The most important addition to the new X-Trail is the introduction of a new 2.0-litre diesel engine. When it was launched, the X-Trail was only available with a 1.6-litre diesel unit. As it developed 128bhp, it had the effect of making the X-Trail feel like it wasn’t performing to its full potential – especially while towing.
However, this more powerful engine helps the SUV rise up to its full potential that little bit more. With an extra 47bhp and 60Nm of torque, towing capacity has been upped by 150kg. You can now have four-wheel drive and an automatic gearbox as well, a drivetrain configuration not previously available.
Looks & Image
The latest iteration of the X-Trail, which is also Nissan’s flagship mainstream car, helps build on the dependable image of the original 2014 model.
With top-of-the-line Tekna trim specified, there is a decent level of quality at first glance. However, under closer inspection you do find it lacks some of the premium appeal of more upmarket brands. The interior is very button-heavy, soft-touch materials seem to be few and far between and the infotainment system is starting to show its age.
Space & Practicality
If you’re after space, however, the X-Trail has it in abundance. In five-seat configuration, the boot offers 550 litres of space, as opposed to 445 litres in the seven-seat model. In both cars, though, this increases to 1,982 litres when the second and third row seats are folded flat.
Thanks to a 40:20:40 split in the second row of seats and back doors that open to 77 degrees, the boot is easy to access. The two rear seats as well as the entire second row can be moved forward by as much as 26cm to improve rear storage space.

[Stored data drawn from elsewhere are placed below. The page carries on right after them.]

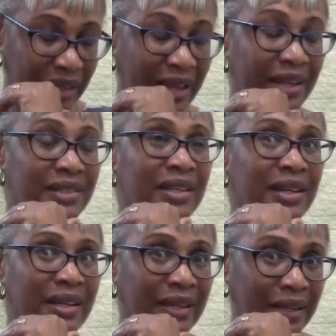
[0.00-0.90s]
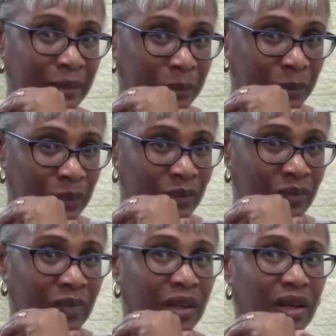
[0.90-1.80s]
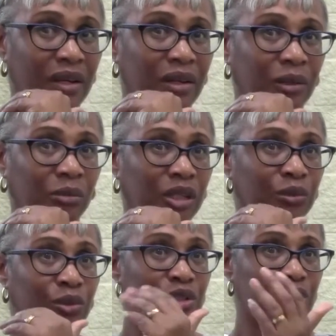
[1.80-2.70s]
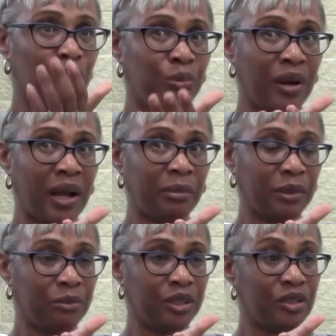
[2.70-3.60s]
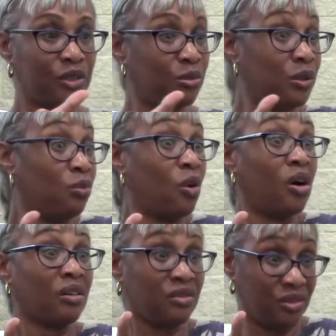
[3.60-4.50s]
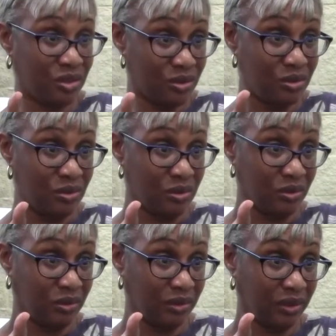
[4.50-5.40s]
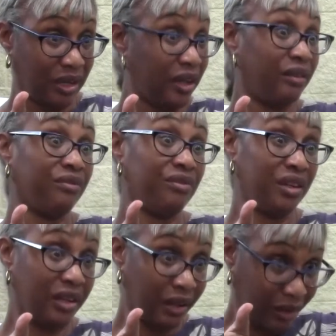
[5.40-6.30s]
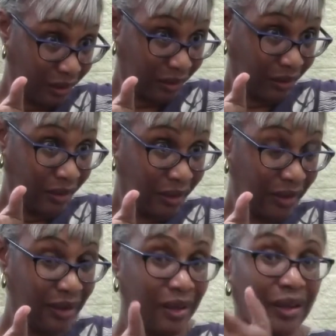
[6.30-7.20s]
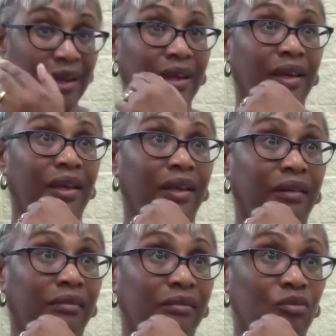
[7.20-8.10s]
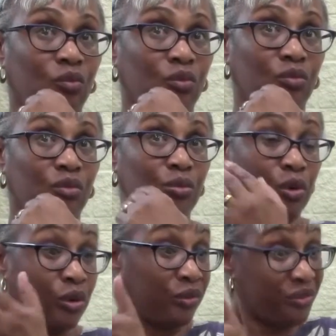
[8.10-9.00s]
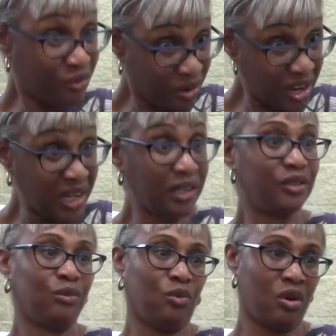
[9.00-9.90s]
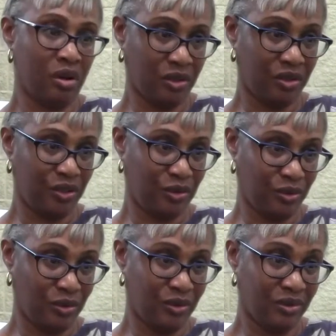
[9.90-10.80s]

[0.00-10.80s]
that time, it was no problem because we walked to school every day. And we weren't afraid to walk to school.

The X-Trail also features a good deal of safety features. Standard chassis control can help reign in any loss of control brought on by overenthusiastic driving, while a smart vision pack adds forward emergency braking and lane departure warning. Safety shield – which is included on top-spec Tekna models – features blind spot warning and moving object detection.
Behind the Wheel
Thanks to the inclusion of an Around View Monitor system, parking the X-Trail is surprisingly easy, especially considering its size. If you’re going to specify anything, make sure this is an option you go in for. Tekna models also gain an intelligent park assist feature.
On the road, the X-Trail is a fairly comfortable vehicle to drive, with the chassis control helping to mask most of the bumps in the road. While we didn’t try an X-Trail fitted with smaller 17-inch alloys, the 19-inch wheels on our test car didn’t affect the ride too much, unless they were on particularly bad road surfaces. Wind and road noise is fairly minimal, although at motorway speeds the thrum of the CVT transmission can be a little intrusive.

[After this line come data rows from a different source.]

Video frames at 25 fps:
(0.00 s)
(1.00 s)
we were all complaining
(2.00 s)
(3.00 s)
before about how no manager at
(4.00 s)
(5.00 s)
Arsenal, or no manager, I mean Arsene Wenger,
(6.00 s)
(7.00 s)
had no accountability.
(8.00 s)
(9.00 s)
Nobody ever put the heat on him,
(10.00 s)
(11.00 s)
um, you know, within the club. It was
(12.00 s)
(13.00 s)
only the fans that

In the corners, the X-Trail is a reasonably composed car. There is some body roll, but it does manage to conceal its size rather well. Active trace control helps to keep you on track, although you will hear a bit of screeching from the front tyres if you enter a bend too fast.

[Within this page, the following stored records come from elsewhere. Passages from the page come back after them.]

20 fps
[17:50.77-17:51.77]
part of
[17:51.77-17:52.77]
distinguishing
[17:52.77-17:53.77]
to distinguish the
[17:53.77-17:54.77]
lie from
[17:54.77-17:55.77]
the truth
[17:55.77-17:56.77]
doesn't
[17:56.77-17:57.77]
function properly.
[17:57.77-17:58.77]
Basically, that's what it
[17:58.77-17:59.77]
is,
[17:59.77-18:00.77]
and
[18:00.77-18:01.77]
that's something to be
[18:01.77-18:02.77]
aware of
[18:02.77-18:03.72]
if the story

Off the beaten track, it is unlikely most customers will use the full capabilities of the X-Trail – especially in 4WD specification. While axle articulation is limited, it copes well with loose surfaces and some rather daunting angles.
Value for Money
Prices for the 2.0-litre diesel start at £29,095 for cars in Acenta trim, a manual gearbox and four-wheel drive. In this specification, you will likely find everything you need is included – apart from a DAB radio.
The larger engine does compromise economy when compared with the 1.6-litre diesel, but considering it sits at between 46.3mpg and 50.4mpg depending on wheels and transmission, it doesn’t do too badly overall.
Who would buy one ?
Nissan is targeting dads who have at least two children and spend a lot of time outdoors with the X-Trail. It is marketed as a car you would take camping, hiking or on any other outdoorsy sort of activity. A two-tonne towing capacity on the manual car means the X-Trail is also useful for pulling a horsebox, boat or caravan.